Re: "Find Duplicates Individual" error in date

Post by tatewise » 06 Feb 2014 12:24

(a) OK.

(b) I suspect that to import the new GEDCOM you created a New Project. Therefore, for this new Project there is no Plugin history, and thus no successful last run Date, so it defaults to 1 Jan 1900. On the smaller Project you presumably ran the Plugin successfully today, so its records the last run Date as today.

Nevertheless, you can type any date into the lower last Updated from this Date box.

If the predecessor of your large Project still exists, and has Plugin history, then this can be copied to the new large Project.
The Plugin history is stored in files such as:
...\Family Historian Projects\{project}\{project}.fh_data\Plugin Data\Find Duplicate Individuals.*

(c) I am sorry that is happening. To my knowledge the Plugin has never be used on Projects larger than about 40,000 Individuals, so we may be venturing into the unknown. Regardless of any Selected Subset of the Individuals, the Plugin initially compiles a profile of every Individual in the database, but then assesses each one against each of those in the selected subset, excluding any nominated non-duplicates.
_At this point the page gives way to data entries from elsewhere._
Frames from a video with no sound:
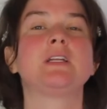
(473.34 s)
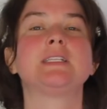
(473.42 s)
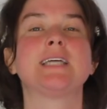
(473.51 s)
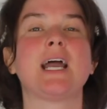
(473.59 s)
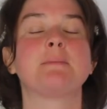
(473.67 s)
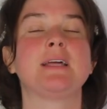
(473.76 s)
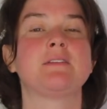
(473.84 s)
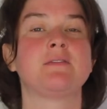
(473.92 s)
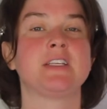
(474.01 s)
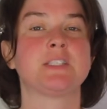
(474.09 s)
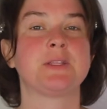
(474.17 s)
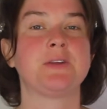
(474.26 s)
little timeline of
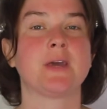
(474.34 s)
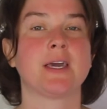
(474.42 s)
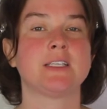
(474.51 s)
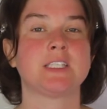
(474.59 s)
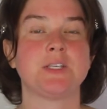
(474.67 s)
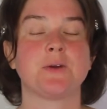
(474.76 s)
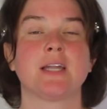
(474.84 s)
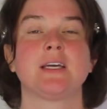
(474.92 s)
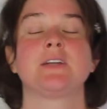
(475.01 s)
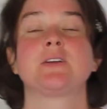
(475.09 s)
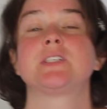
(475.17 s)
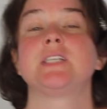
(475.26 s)
events with you guys so you kind
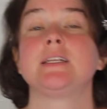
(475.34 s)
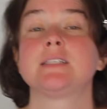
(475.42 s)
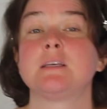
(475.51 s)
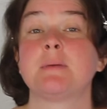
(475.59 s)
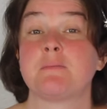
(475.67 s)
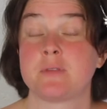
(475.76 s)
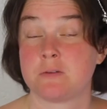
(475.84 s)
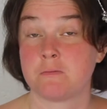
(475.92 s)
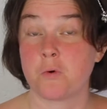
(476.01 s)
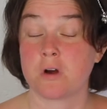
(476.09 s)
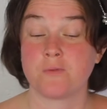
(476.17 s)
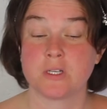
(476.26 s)
of understand some of, some
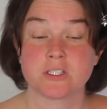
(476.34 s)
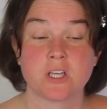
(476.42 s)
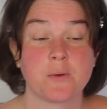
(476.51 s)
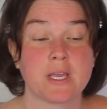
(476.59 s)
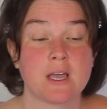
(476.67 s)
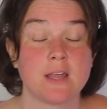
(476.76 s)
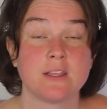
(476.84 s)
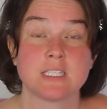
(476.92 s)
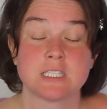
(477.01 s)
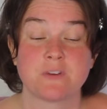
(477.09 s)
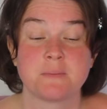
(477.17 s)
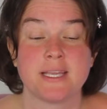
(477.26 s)
more of what's going on.
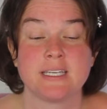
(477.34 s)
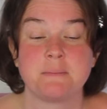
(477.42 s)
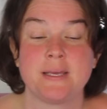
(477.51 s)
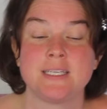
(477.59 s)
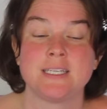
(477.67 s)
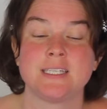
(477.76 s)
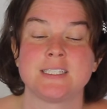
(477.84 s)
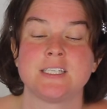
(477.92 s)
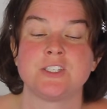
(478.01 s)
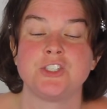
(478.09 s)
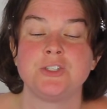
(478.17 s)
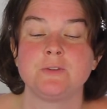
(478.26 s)
This is from The Independent. It
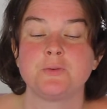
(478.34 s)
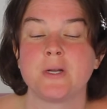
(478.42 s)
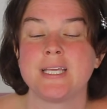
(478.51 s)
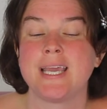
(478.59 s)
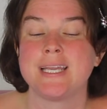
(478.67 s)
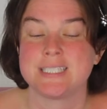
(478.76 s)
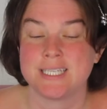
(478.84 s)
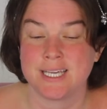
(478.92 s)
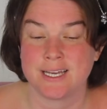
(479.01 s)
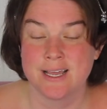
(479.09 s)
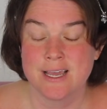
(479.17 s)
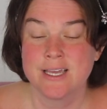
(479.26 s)
says June
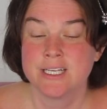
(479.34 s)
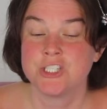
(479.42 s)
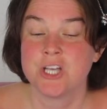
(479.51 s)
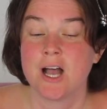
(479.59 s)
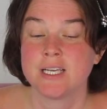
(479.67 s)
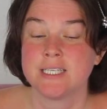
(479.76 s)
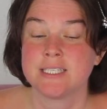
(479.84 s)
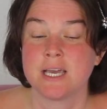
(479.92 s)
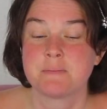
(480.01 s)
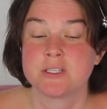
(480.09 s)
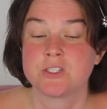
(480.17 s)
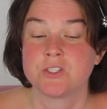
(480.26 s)
2018, Johnny Depp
In compiling the profile of one Individual, the Plugin also profiles each Relative in turn (Parents, Spouses, Children).
But in so doing, it profiles the Relatives of each of those Relatives in a nested fashion.
This has been found to be efficient for large databases, but with large families results in a deeply nested stack of data, which I suspect is the cause of the stack overflow.

Could you give some more details please:
(1) What are your PC characteristics? - Windows version, CPU speed, RAM size?
(2) What progress bar messages are displayed, especially the last one leading up to the error message?
(3) Exactly what is the stack overflow error message? - Supply either a screenshot, or a transcript of the first few lines paying particular attention to any numbers.
Mike Tate ~ researching the Tate and Scott family history ~ tatewise ancestry

avatar
tonyz
Gold
Posts: 13
Joined: 23 Jul 2012 10:28
Family Historian: V5

Re: "Find Duplicates Individual" error in date

Post by tonyz » 06 Feb 2014 13:03

Hi,
Details requested follow:

(1) Notebook computer with 6gb free ram, 50gb free disk, Win7 home premium 64 bit, Intel i5-3210 at 2.5ghz,

(2) The screen displays "Loading Relation Pool" then after 3 minutes 40 seconds (with 1% done) a Stack Overflow error occurs as follows "stack overflow" (details below)

(3)stack traceback:
[C]: in function 'gsub'
... Historian\Plugins\Find Duplicate Individuals.fh_lua:476: in function 'split'
... Historian\Plugins\Find Duplicate Individuals.fh_lua:2064: in function 'TblNamesData'
... Historian\Plugins\Find Duplicate Individuals.fh_lua:2158: in function 'IntPoolData'
... Historian\Plugins\Find Duplicate Individuals.fh_lua:2185: in function 'IntPoolData'
... Historian\Plugins\Find Duplicate Individuals.fh_lua:2185: in function 'IntPoolData'
... Historian\Plugins\Find Duplicate Individuals.fh_lua:2185: in function 'IntPoolData'
... Historian\Plugins\Find Duplicate Individuals.fh_lua:2185: in function 'IntPoolData'
... Historian\Plugins\Find Duplicate Individuals.fh_lua:2185: in function 'IntPoolData'
... Historian\Plugins\Find Duplicate Individuals.fh_lua:2185: in function 'IntPoolData'
...
... Historian\Plugins\Find Duplicate Individuals.fh_lua:2185: in function 'IntPoolData'
... Historian\Plugins\Find Duplicate Individuals.fh_lua:2185: in function 'IntPoolData'
... Historian\Plugins\Find Duplicate Individuals.fh_lua:2185: in function 'IntPoolData'
... Historian\Plugins\Find Duplicate Individuals.fh_lua:2185: in function 'IntPoolData'
... Historian\Plugins\Find Duplicate Individuals.fh_lua:2527: in function 'FindDuplicateRecords'
... Historian\Plugins\Find Duplicate Individuals.fh_lua:1698: in function <... Historian\Plugins\Find Duplicate Individuals.fh_lua:1693>
(tail call): ?
[C]: in function '?'
... Historian\Plugins\Find Duplicate Individuals.fh_lua:2000: in function 'GUI_MainDialogue'
... Historian\Plugins\Find Duplicate Individuals.fh_lua:2802: in main chunk"


-------------------------

PS The estimated time given by the program to finish is between 383 amd 1532 minutes (which may seem long but is acceptabel to me if I can then (painlessly!) merge the duplicate records!)

User avatar
tatewise
Megastar
Posts: 27087
Joined: 25 May 2010 11:00
Family Historian: V7
Location: Torbay, Devon, UK
Contact:

Re: "Find Duplicates Individual" error in date

Post by tatewise » 06 Feb 2014 14:58

Thank you for the feedback.
There seems to be no problem with your PC resources, so its looks like the large number of nested generations that is causing the stack overflow.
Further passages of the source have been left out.